Part of the record’s charm is how it maps their range without feeling scattered. Hello It’s Late is one of those deep cuts that sneaks up and stays. It is roomy and reflective, a late-night drive of a song with a chorus that lands gently but sticks. A Song for Sleeping, written for Weiland’s newborn son, closes the emotional loop with plain-spoken warmth. The band had talked about making Shangri-La Dee Da a double album, and you can sense the ambition in the tracklist. It is full of detours, but most of them feel earned. Even the bruisers like Coma and the sludgy churn of Bi-Polar Bear arrive with detail in the corners, little harmony lines and percussive tics that keep the songs alive on repeat plays.

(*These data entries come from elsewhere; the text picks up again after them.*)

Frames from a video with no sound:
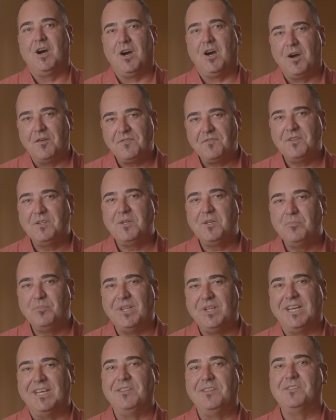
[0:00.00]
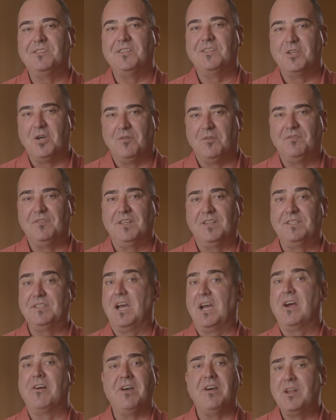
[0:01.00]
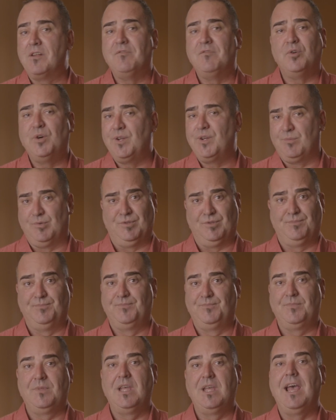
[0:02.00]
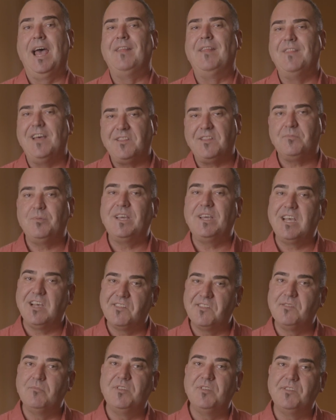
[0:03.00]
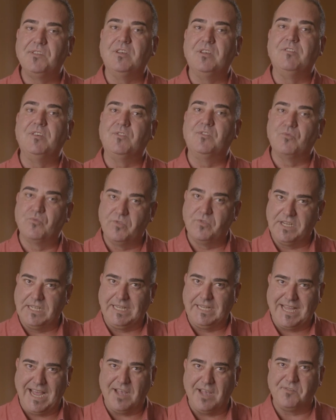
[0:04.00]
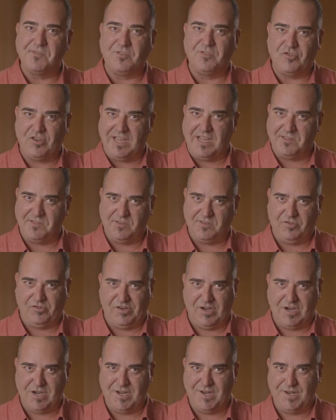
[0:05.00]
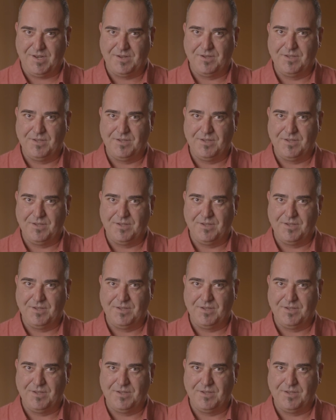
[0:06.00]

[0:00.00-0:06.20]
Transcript: Often complaints and conflict are unavoidable, and that's where customer service really has the chance to shine.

Dean and Robert DeLeo don’t get enough credit for how elegantly they move between textures. Dean’s guitars shift from thick, open-chord crunch to bright, 12‑string sparkle without calling attention to the mechanics. Robert’s bass lines dance around the kick drum, melodic but never fussy. Eric Kretz anchors it all with that dry, efficient snap that O’Brien loves to capture. The production is clean but not slick. You can hear air moving in the room, and when the band locks in, the tape seems to lean forward with them.

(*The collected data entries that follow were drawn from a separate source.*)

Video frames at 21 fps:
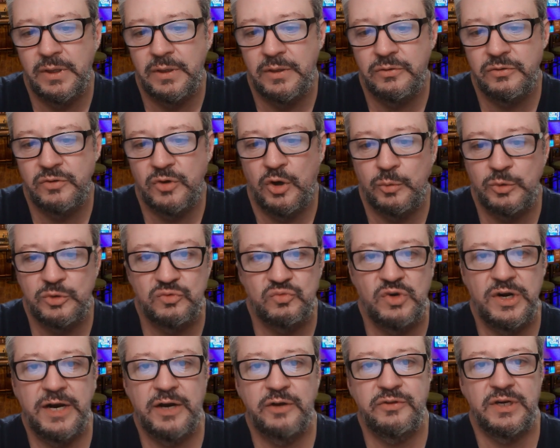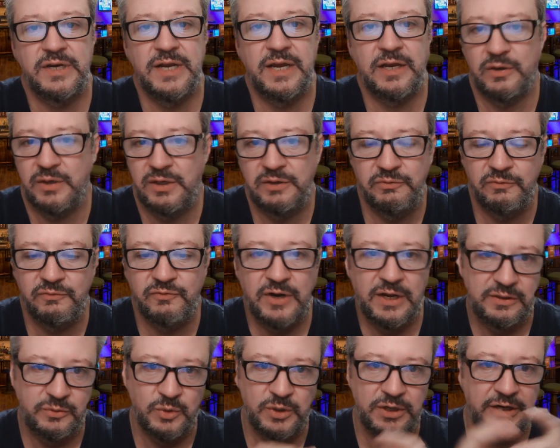So it was rare that I could even
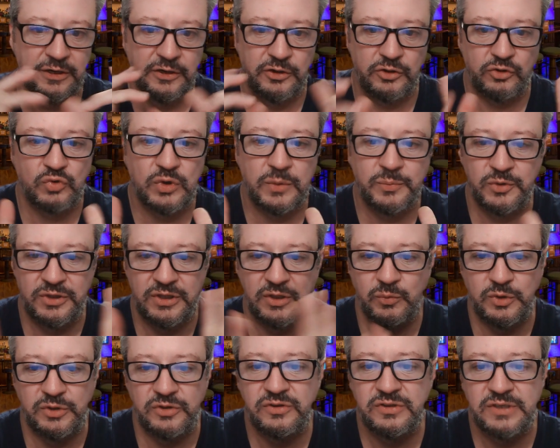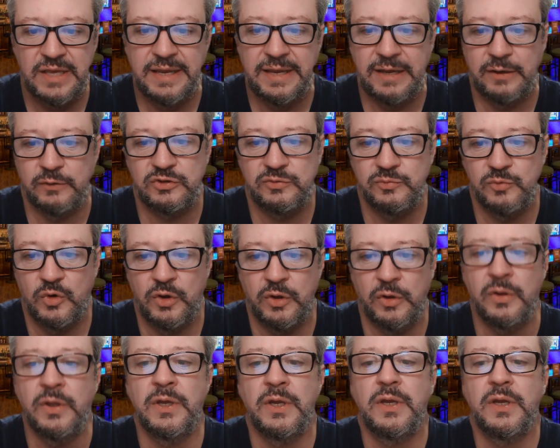find one in the description that would say how
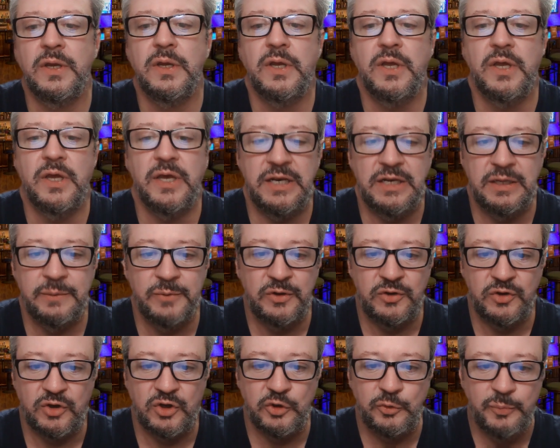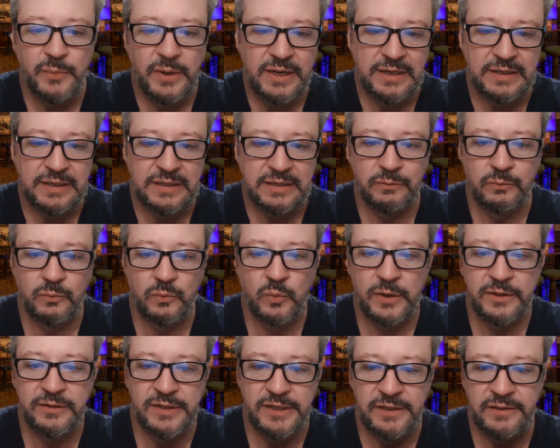small an image it could make, and
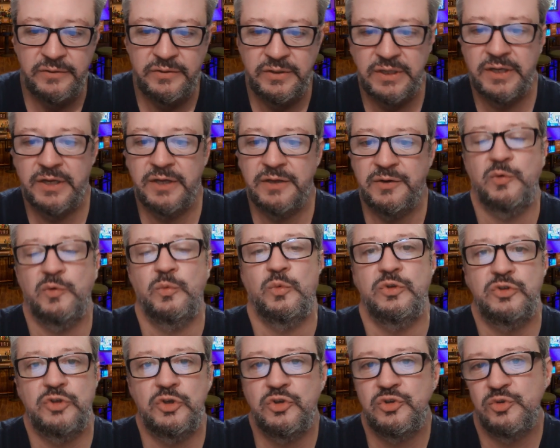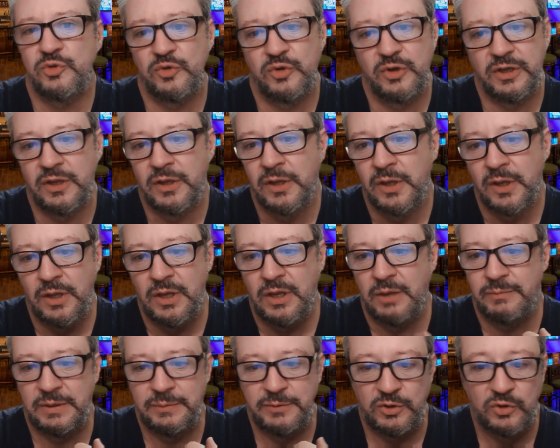when they did, it was usually
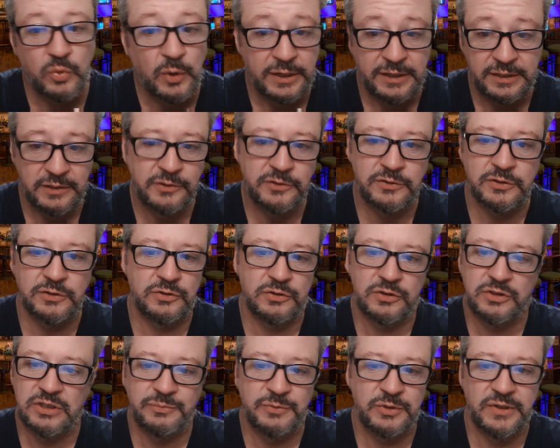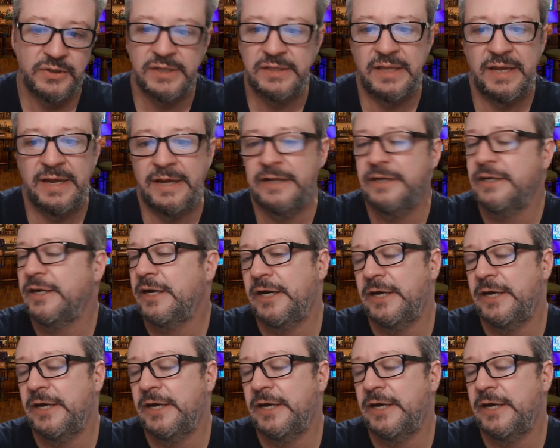maybe 20 inches or something like that.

Critically, the album landed in a solid place. Reviews at the time noted the mix of punch and pop and praised the craft, even as some listeners were still hung up on genre lines. History has been kind. Fans often single out Wonderful, Hello It’s Late, and Days of the Week as standouts, but the whole sequence makes the case for STP as a song band first. The stylistic tags never told the full story. By 2001, they were comfortable bending their own rules.

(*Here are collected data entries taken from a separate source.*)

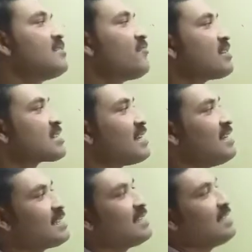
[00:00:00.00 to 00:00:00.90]
First
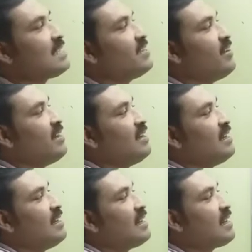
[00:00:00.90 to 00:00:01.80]
condition is given
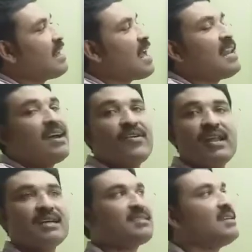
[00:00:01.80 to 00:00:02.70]
tan
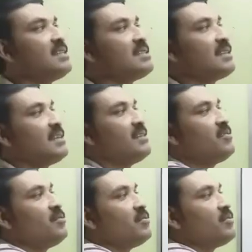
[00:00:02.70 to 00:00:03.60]
11x is equal
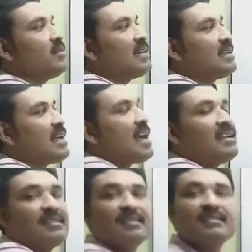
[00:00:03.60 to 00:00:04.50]
to
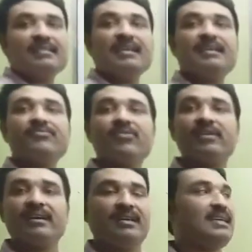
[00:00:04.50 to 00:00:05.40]
tan 34
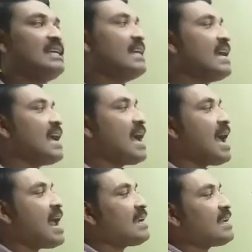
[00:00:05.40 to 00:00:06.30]
degree
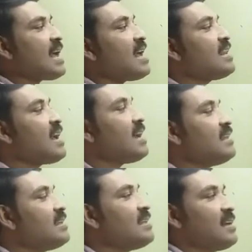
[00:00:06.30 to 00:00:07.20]
and tan
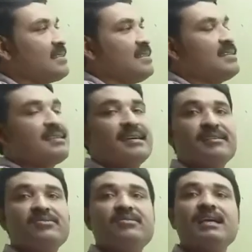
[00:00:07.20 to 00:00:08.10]
19x is
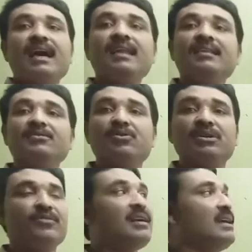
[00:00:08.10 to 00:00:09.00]
equal to tan
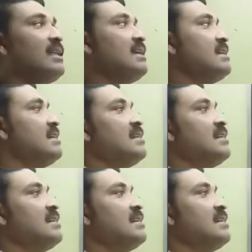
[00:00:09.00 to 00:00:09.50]
21 degree.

If you collect Stone Temple Pilots vinyl, this one is a sleeper favorite. The low-end warmth and those layered guitars open up nicely on a good turntable, and the dynamic swings make sense when you can ride the volume a little. Shangri-La Dee Da vinyl has become the kind of record people talk about in shops, the “oh, you need to hear this side two” recommendation. If you buy Stone Temple Pilots records online, keep an eye out and do not be surprised if it sells quickly. Browsing Stone Temple Pilots albums on vinyl in a cozy Melbourne record store, or digging through bins of vinyl records Australia wide, this is the copy you pull out for a friend who only knows the early hits.
What keeps me coming back is the balance. The band is clearly working through personal and musical crossroads, yet they sound united. You get swagger, but you also get patience. You get choruses you can hum for days, but you also get the small human moments, like the cracked edges in Weiland’s voice on the ballads or the way the rhythm section relaxes into a groove and refuses to rush. It is not a Greatest Hits package, and that is the point. Shangri-La Dee Da rewards time spent with it. In a catalog that already holds Core and Purple, that is saying something.